**Required work**
Where an entry holds an image, skip the image but reproduce the rest word for word.

Record extracts: Begin

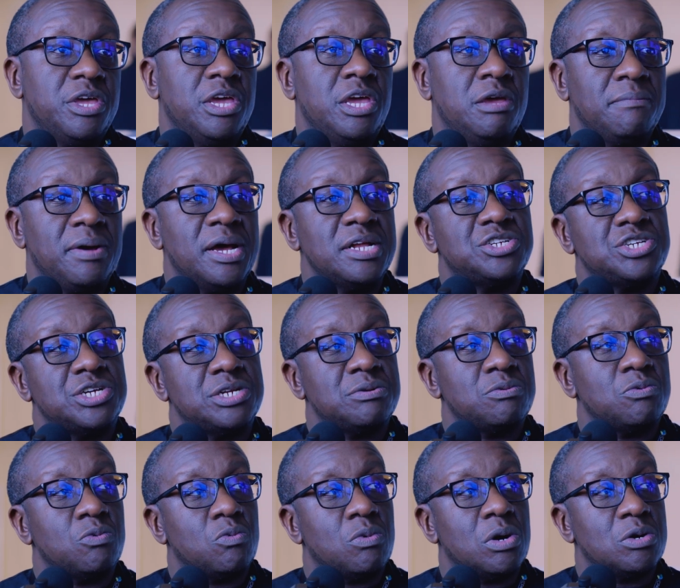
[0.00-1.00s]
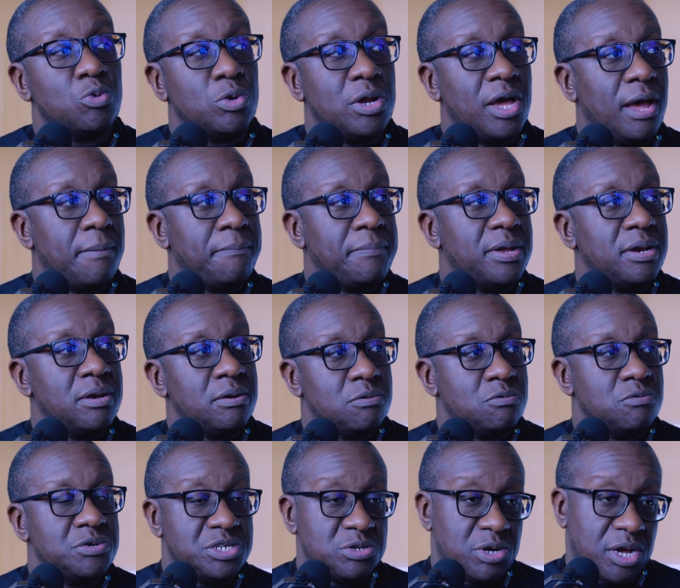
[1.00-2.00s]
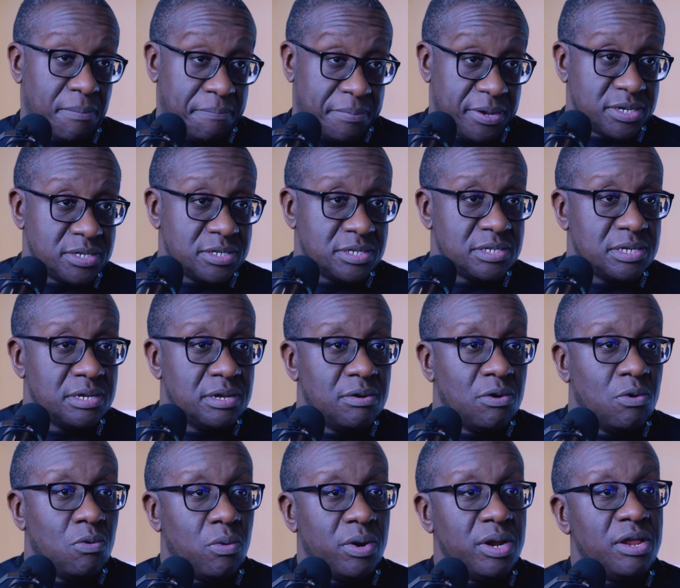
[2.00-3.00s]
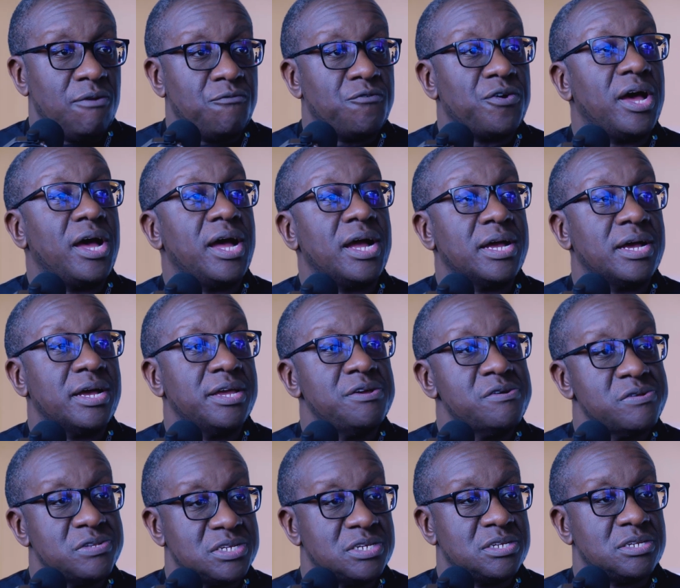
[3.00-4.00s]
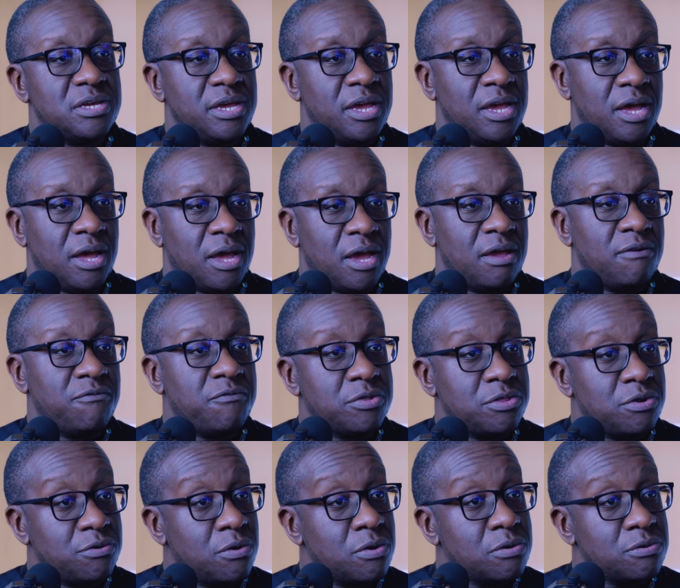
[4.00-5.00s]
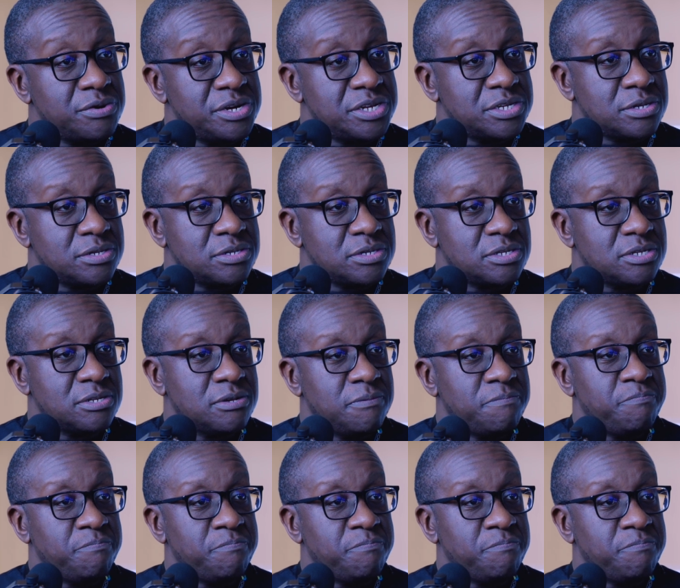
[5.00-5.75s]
Imagine what would happen, which happens, if a hacker used AI for the wrong reasons.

Record extracts: End

**Task output**
[0.00-1.00s]
[1.00-2.00s]
[2.00-3.00s]
[3.00-4.00s]
[4.00-5.00s]
[5.00-5.75s]
Imagine what would happen, which happens, if a hacker used AI for the wrong reasons.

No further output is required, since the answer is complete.